Commissioner Herchmer had been appointed by the Government of Sir John A. Macdonald and was, therefore, supposed to have Conservative affiliations. It was a time of intensive politics in Canada. A great political party was strongly entrenched in power, and there is little doubt that certain of the leaders were intolerant of a man who stubbornly refused to be influenced by political considerations.
Colonel Herchmer sailed for South Africa in command of the Second Canadian Mounted Rifles. The labour of mobilization, much of which had fallen upon him, was very heavy, and he had suffered a severe domestic bereavement. It was small wonder, therefore, that when he reached South Africa he was taken with illness and ordered into hospital for a period of recuperation. His men proceeded "upcountry" without him. He recovered rapidly and tried for a clean bill of health. The medical officer to whom he applied recommended a longer period of rest, but without waiting for discharge he proceeded to the Front.

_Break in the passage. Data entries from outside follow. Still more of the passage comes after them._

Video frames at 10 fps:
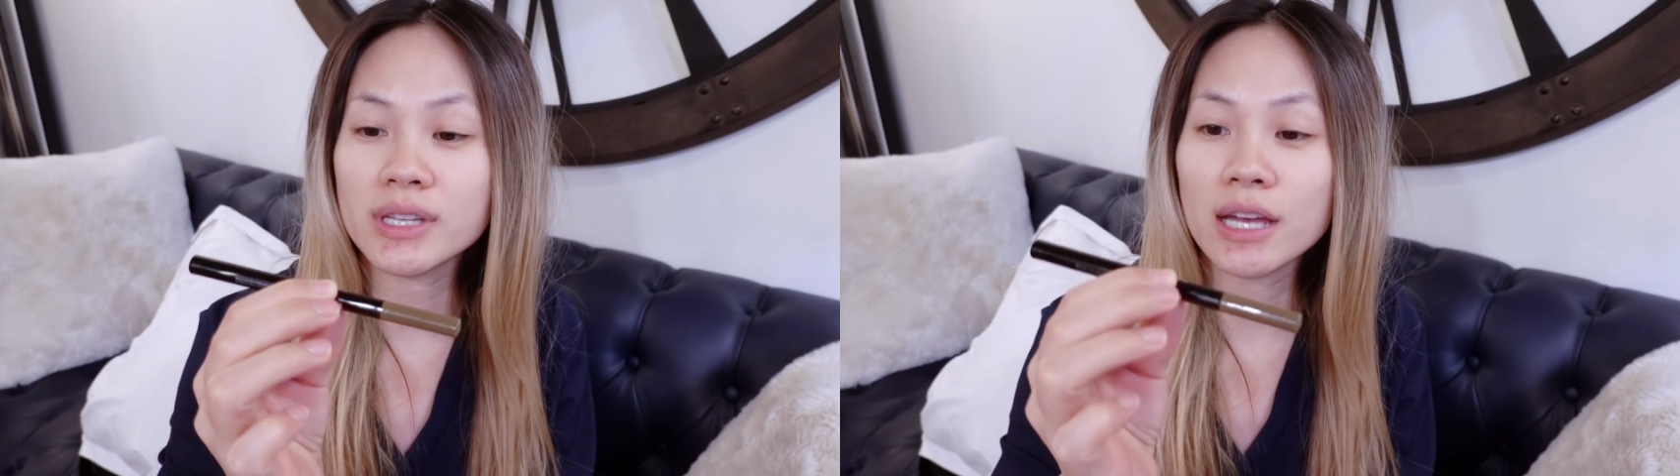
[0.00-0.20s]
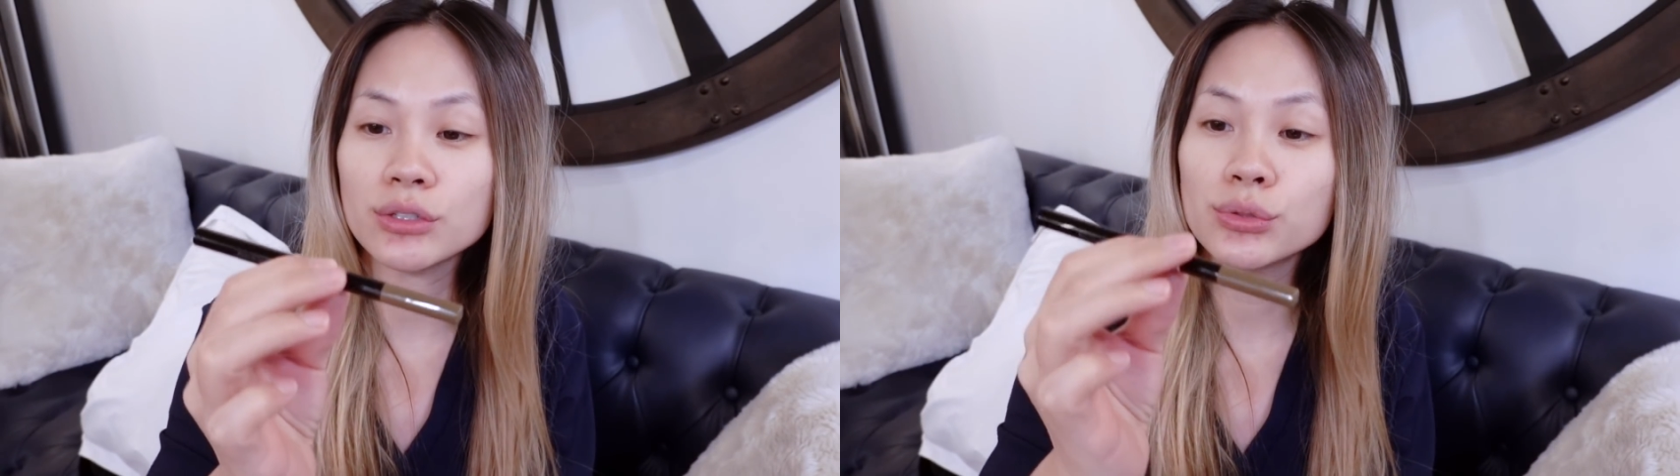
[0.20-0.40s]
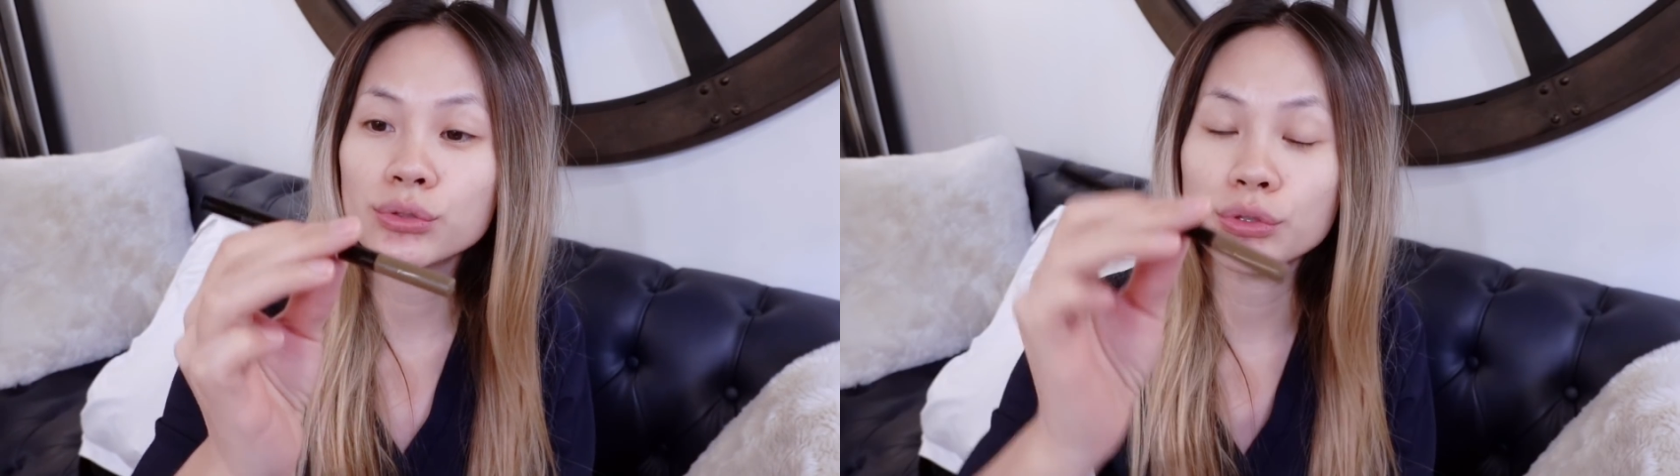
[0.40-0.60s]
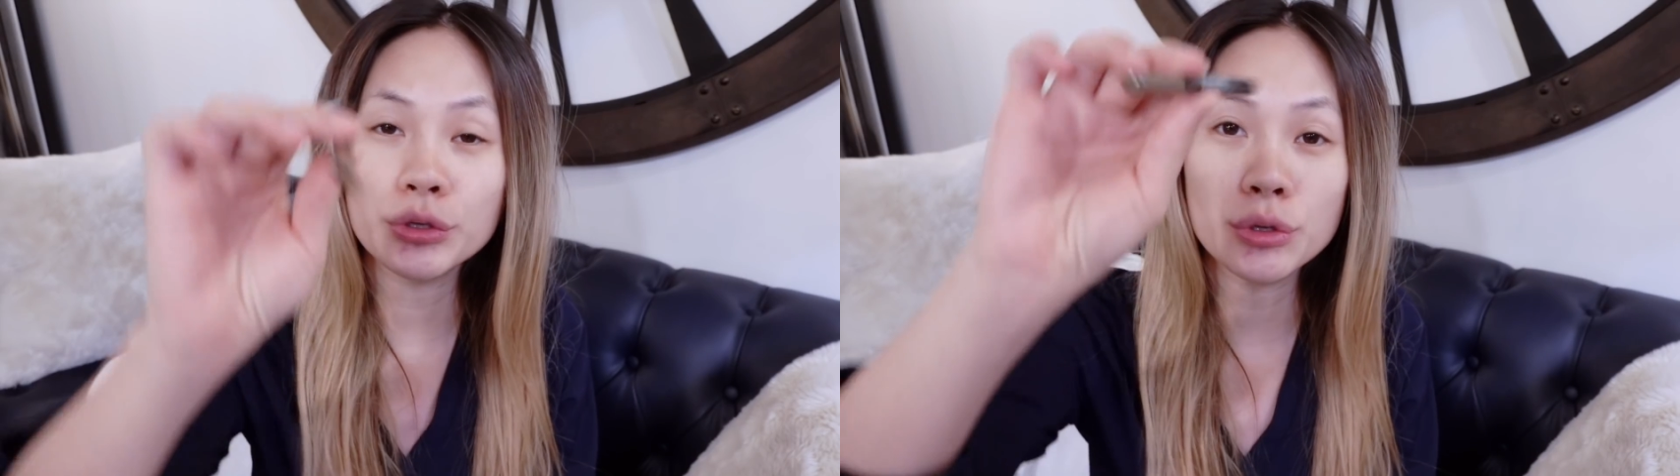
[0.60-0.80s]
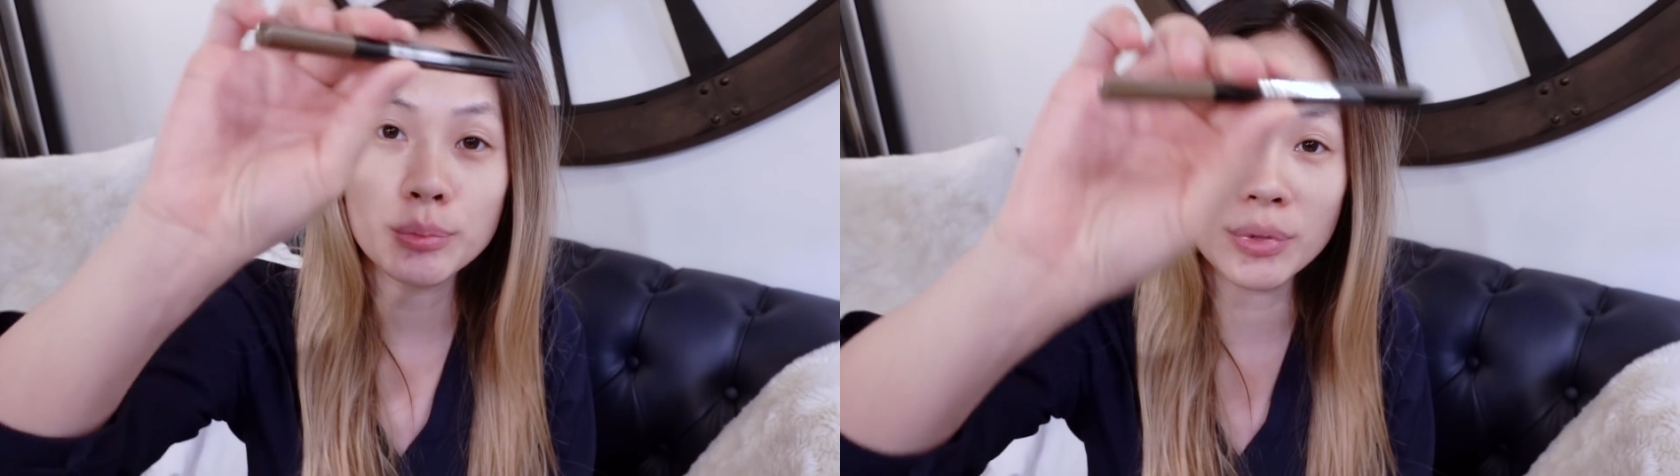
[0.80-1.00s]
Tattoo
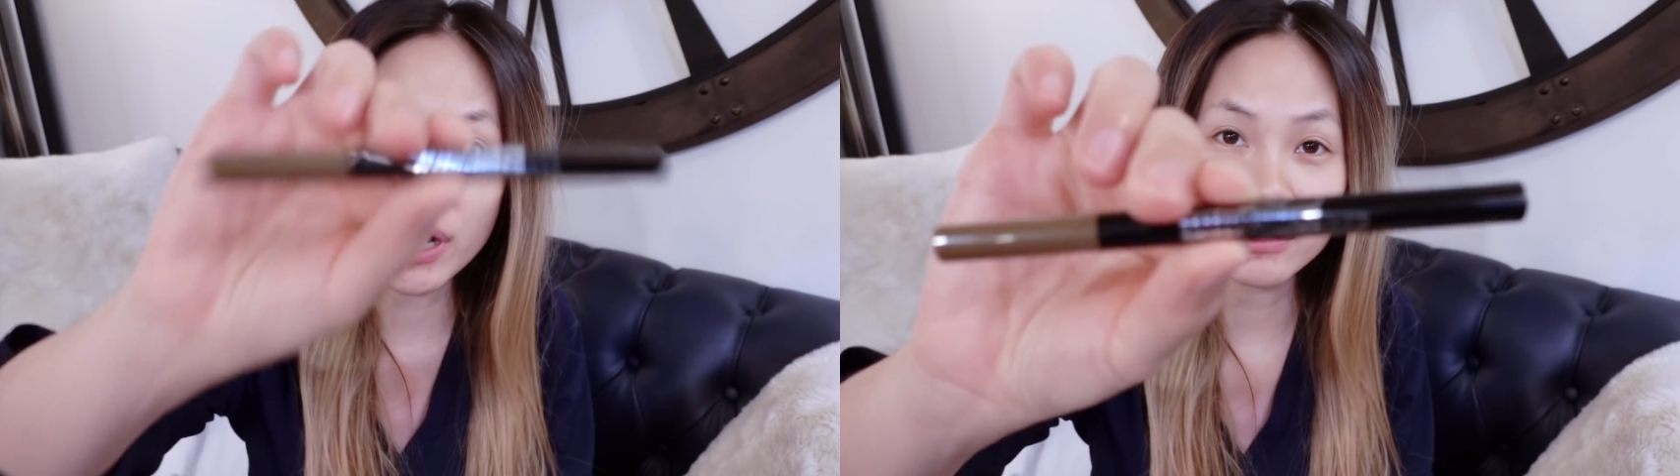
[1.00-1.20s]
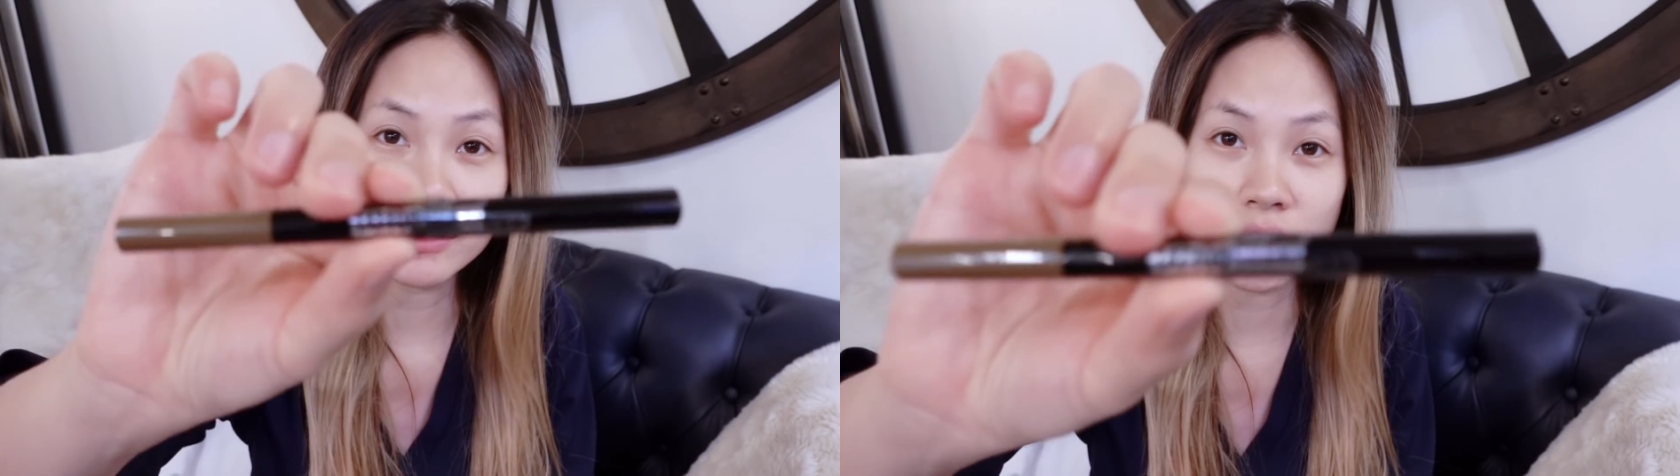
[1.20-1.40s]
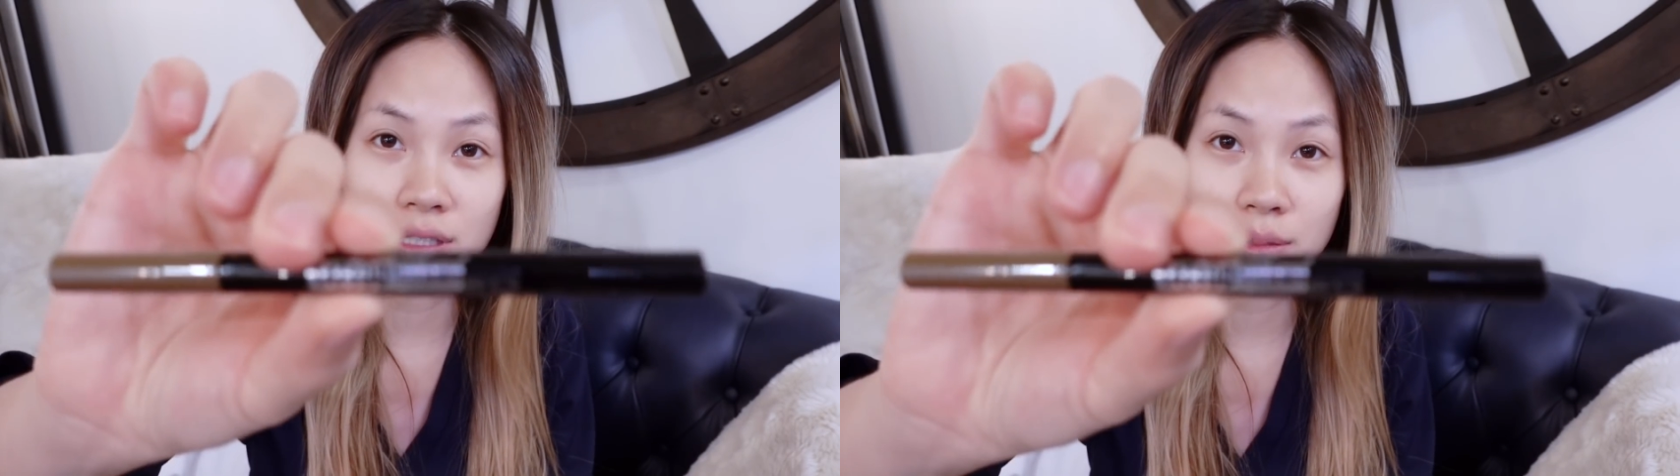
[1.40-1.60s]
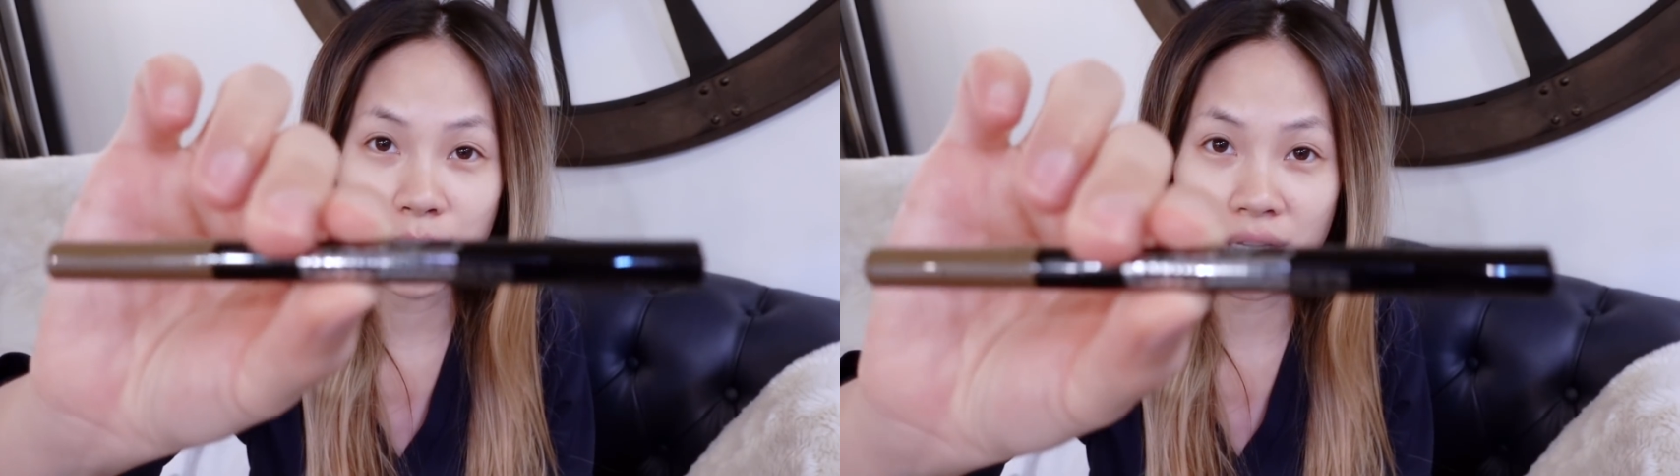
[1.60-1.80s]
Studio Brow Tint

The Officer to whom he reported was a British General who at one time had held a high military position in Canada. It is stated that he reprimanded Colonel Herchmer for presenting himself for active service without the necessary medical credentials. It is easy to understand the astonishment and indignation of the Mounted Police Commissioner at this reception accustomed as he was to command and inclined to be independent. There is little doubt that high words passed between the two officers. At any rate, Colonel Herchmer was deprived of his command on the ground of insubordination. There was nothing for him to do but return to Canada and when he arrived he was informed that having been retired by the British authorities, his usefulness as Commissioner of the North-West Mounted Police was at an end.
Presently the officers and men who had gone to South Africa with him began to return, and most of them were in a high state of indignation at the treatment which Colonel Herchmer had received. The Western Press took the matter up, as did some Eastern journals, and those responsible for his retirement began to realize they had stirred up a hornet's nest. Sir Wilfred Laurier himself is said to have looked into the matter and some tardy justice was done, although full amends were never made.
It is pleasant to be able to add that the land he had bought near Calgary for his little ranch increased considerably in value during the "Boom" period and he realized a comfortable competence from its sale.